[Start of Attachment]

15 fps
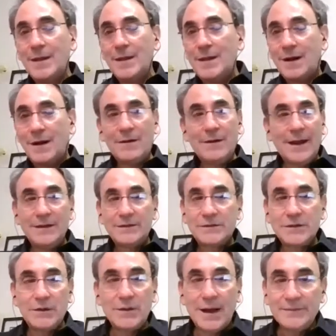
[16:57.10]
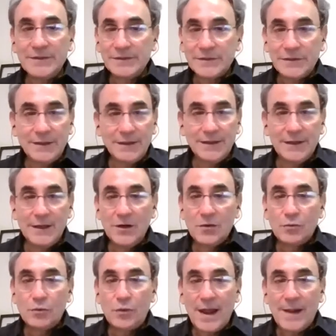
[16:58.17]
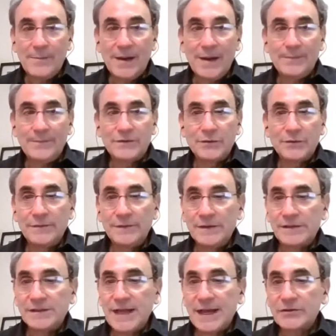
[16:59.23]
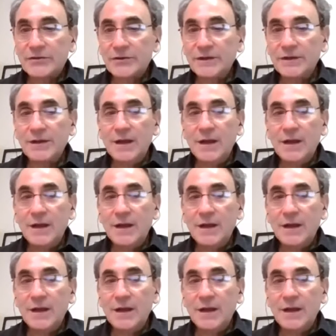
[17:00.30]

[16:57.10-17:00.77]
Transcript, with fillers: All right, so I'm just going to wrap up sort of this section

[End of Attachment]

Action item
A verbatim copy of the entries, stripped of pictures, should be produced.

Exercise output
15 fps
[16:57.10]
[16:58.17]
[16:59.23]
[17:00.30]

[16:57.10-17:00.77]
Transcript, with fillers: All right, so I'm just going to wrap up sort of this section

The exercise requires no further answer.